Poster Presentation HUPO 2019 - 18th Human Proteome Organization World Congress

Mapping hydroxylated tyrosine in the human brain proteome: The formation and incorporation of L-DOPA (#857)

Joel R Steele 1 , Jake P Violi 1 , Lisa Pu 1 , Matt P Padula 1 , Kenneth J Rodgers 1
  1. School of Life Sciences, University of Technology Sydney, Ultimo, NSW, Australia

Background

Parkinson's disease (PD) is a neurodegenerative disorder characterised by the loss of dopamine-producing neurons in the midbrain. Oxidative stress (OS) is thought to contribute to the initiation and progression of PD. Levodopa (L-DOPA), the primary treatment for PD, can increase OS and additionally be mistakenly incorporated into proteins. Conversion of L-tyrosine to L-DOPA can, therefore, occur from both hydroxyl radical attack on tyrosine residues and replacement of L-tyrosine with L-DOPA during protein synthesis. This study aimed to explore the presence of L-DOPA as a human protein constituent in addition to creating a synthetically modified proteome containing L-DOPA.

 

Methods

Tyrosinase was used to convert tyrosine residues in tryptic peptides of human neuroblastoma cell (SH-SY5Y) proteins to DOPA, creating a positive control for DOPA incorporation. Cells were also treated with L-DOPA to allow in vitro incorporation into proteins. The brain subset of the draft human proteome was reanalysed for sites of hydroxylated tyrosine as a negative control and compared to two publicly available Parkinson’s disease datasets to quantitatively analyse the undocumented presence of this modification.
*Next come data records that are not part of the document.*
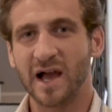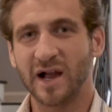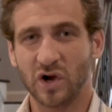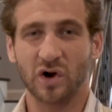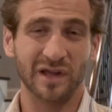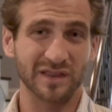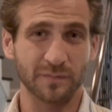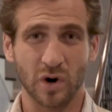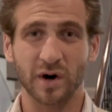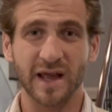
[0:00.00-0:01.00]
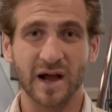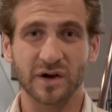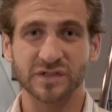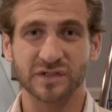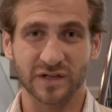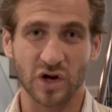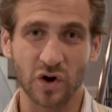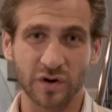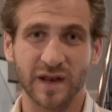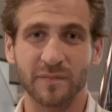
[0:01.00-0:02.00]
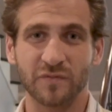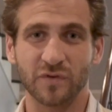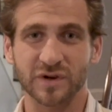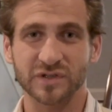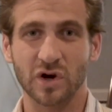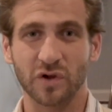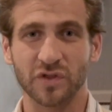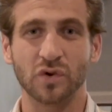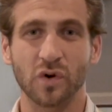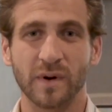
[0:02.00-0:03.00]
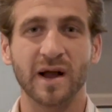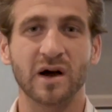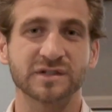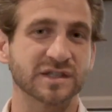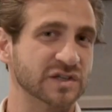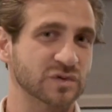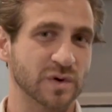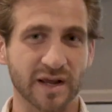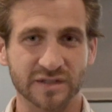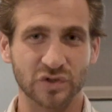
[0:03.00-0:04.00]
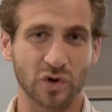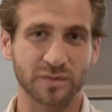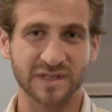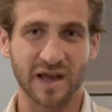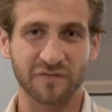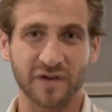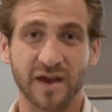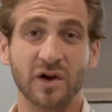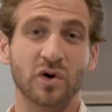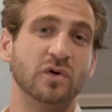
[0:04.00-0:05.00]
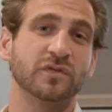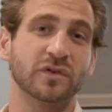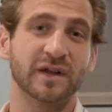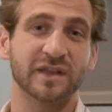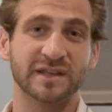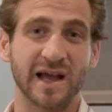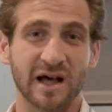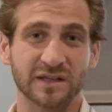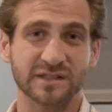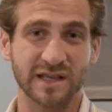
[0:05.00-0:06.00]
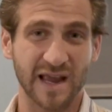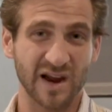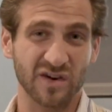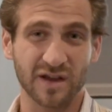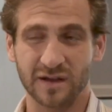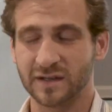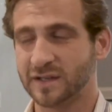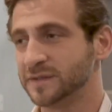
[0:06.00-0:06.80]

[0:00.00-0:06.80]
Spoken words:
I call it like the party house. The code name for it is called the Norma House because it's right next to Norma's Cafe over in the Dallas area.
PEAKS Studio X® was utilised for all data analyses.

 

Results

The tyrosinase reaction achieved a 10% conversion of detected tyrosine residues to L-DOPA. Analysis of L-DOPA treated cell cultures showed increased numbers of L-DOPA sites versus non-treated controls. Numerous sites of hydroxylated tyrosine and other residues in the draft human brain proteome were identified. It was noted that the substantia nigra contains a higher number of hydroxylated sites, even amongst controls.

 

Conclusion

This study has mapped tyrosine hydroxylation sites within the human brain proteome and generated a method for the specific conversion of tyrosine to L-DOPA. This work has additionally created a novel library of L-DOPA containing peptides for assaying clinical samples of Parkinson’s disease and exploring hydroxylation in other human diseases and tissues.